A 1,700-acre West Texas ranch owned by a religious sect that practices polygamy is the target of seizure efforts by the Texas Attorney General’s office. It’s the latest chapter in a long legal battle between the Fundamentalist Church of Jesus Christ of Latter Day Saints and the State of Texas.
In this affidavit filed in the 51st State District Court, the Attorney General says the ranch was bought with the proceeds of illegal activity to establish a location where children could be systematically abused outside the eye of law enforcement.
In 2008, the state removed more than 400 children from the compound outside Eldorado, Texas – which the FLDS calls the Yearning For Zion Ranch. The seizure wound up costing $12.4 million and created one of the largest child custody battles in United States history.
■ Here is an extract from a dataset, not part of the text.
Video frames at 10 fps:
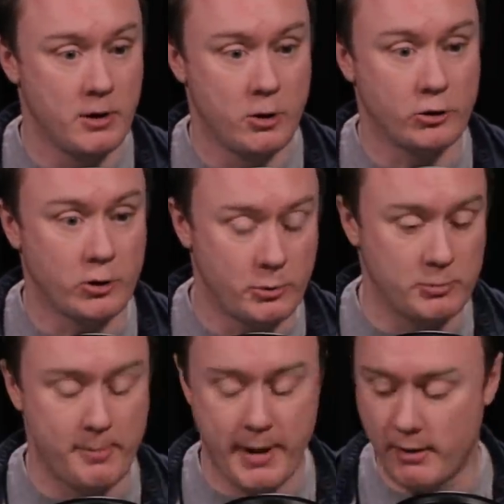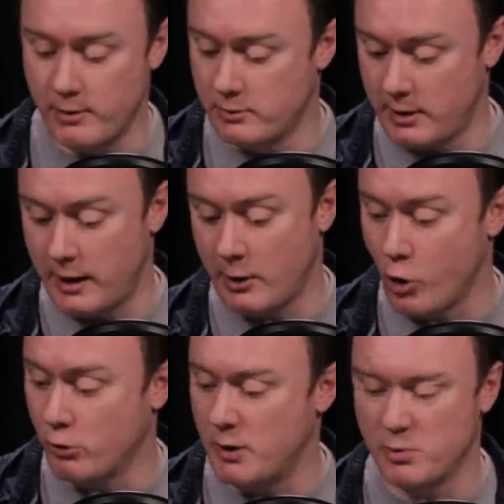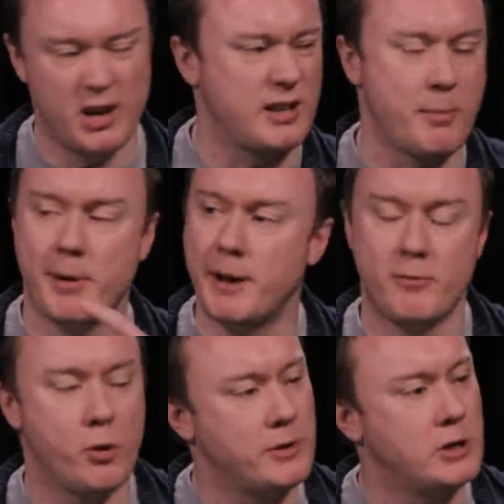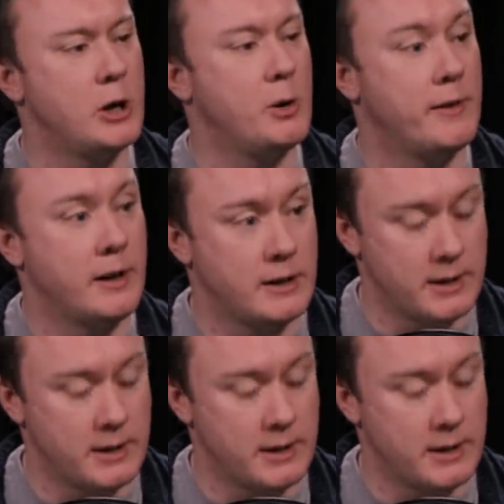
console that was my parents, and Ocarina was the last game I played before I went to uni and then mm-hmm.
Most of the children were eventually returned to their mothers, but the state secured felony convictions against nine men.
Among those men was Warren Jeffs, the spiritual leader of the FLDS. He was sentenced in 2011 to serve at least 45 years behind bars for sexually assaulting a 12-year-old girl and a 15-year-old girl. Jeffs had claimed both girls were his “spiritual wives.”
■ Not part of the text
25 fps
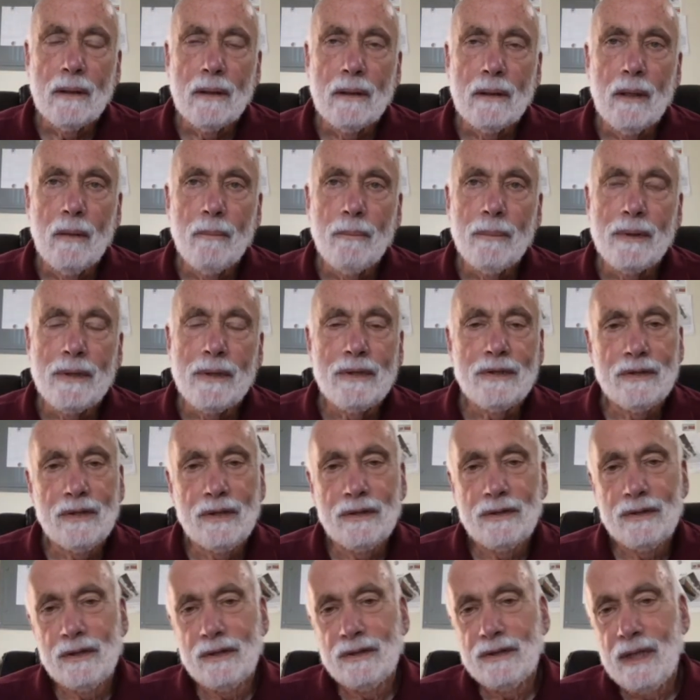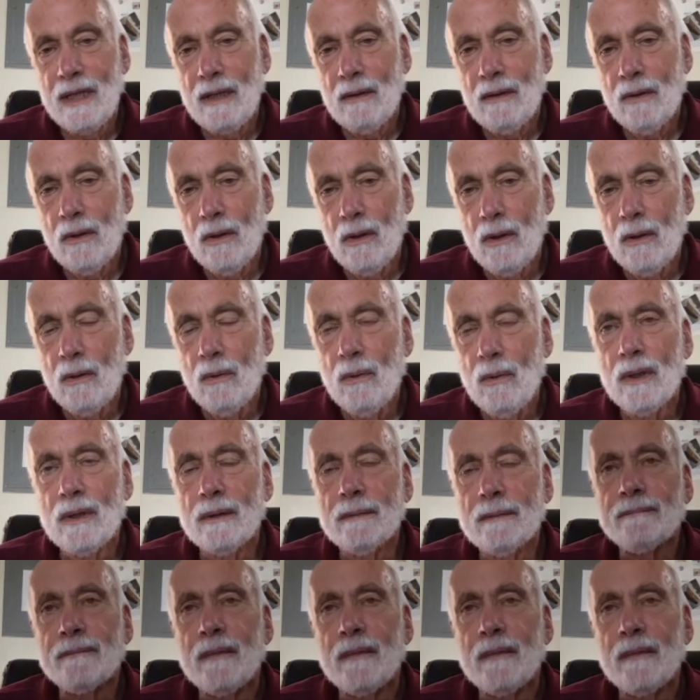companies such as Alcoa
A lawyer for the FLDS said seizing the ranch would victimize innocent rank-and-file members of the church living on the property.
“They’re not the ones who have perpetrated these alleged crimes,” attorney Rod Parker said in a phone interview. “They’re just caught in the crossfire between Texas and Warren Jeffs.”
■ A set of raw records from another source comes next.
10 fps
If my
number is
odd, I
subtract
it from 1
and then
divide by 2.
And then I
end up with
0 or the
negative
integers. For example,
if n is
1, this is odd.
“Unless the objective of the state of Texas is to just drive these people out of Texas once and for all, I fail to see the logic of trying to destroy this community of people who are essentially the victims,” Parker said.
But the community may already be shrinking at the YFZ Ranch, according to local law enforcement. David Doran is the Schleicher County sheriff.
“Over the past several months, all operations out at the YFZ Ranch, as far as construction and ongoing work and stuff like that, has come to halt," Doran said. "We don’t know the numbers, but we have seen a decrease in the population out there.”
The Attorney General's affidavit is largely based on the work of Marcos Martinez, an investigator with 18 years experience probing financial crimes. Much of the document cites so-called “Priesthood Records” discovered at the Yearning for Zion Ranch, diary-like records that already helped secure a conviction against Jeffs for child abuse.
"This will be a major gathering place of the saints that are driven. You can see it is well isolated," the Priesthood Records state in an entry from 2003, the year the land was purchased. "We can build as we wish without inspectors coming in."
Another entry from earlier in the year says, “The wicked, in their mind, feel like if they could destroy the records or get them turn over [sic] to the authorities, they could destroy us and they know there is laws, wicked laws, un-righteous laws passed by the government that could put us in jail, many of our people."
Martinez said the FLDS tried to keep the purchase out of the eyes of authorities by making small cash transfers to bank accounts in San Angelo. Federal law requires banks to fill out a “currency transaction report” for any deposit greater than $10,000. Those reports could raise a red flag to law enforcement. Evading reporting requirements by making many smaller deposits is an illegal form of money laundering known as “structuring” or “smurfing.”
In one case, the affidavit says 175 cash deposits under $10,000 totaling $1.5 million were made to an FLDS bank account at a Bank of America in San Angelo.
The state also alleges that FLDS members used the ranch to hide Jeffs while he was a fugitive on the FBI’s Top 10 Most Wanted List.
Today’s filing in civil court is just the beginning of a process that could result in the state seizing the Yearning For Zion ranch. The court must first hold a hearing and give the FLDS a chance to oppose the seizure.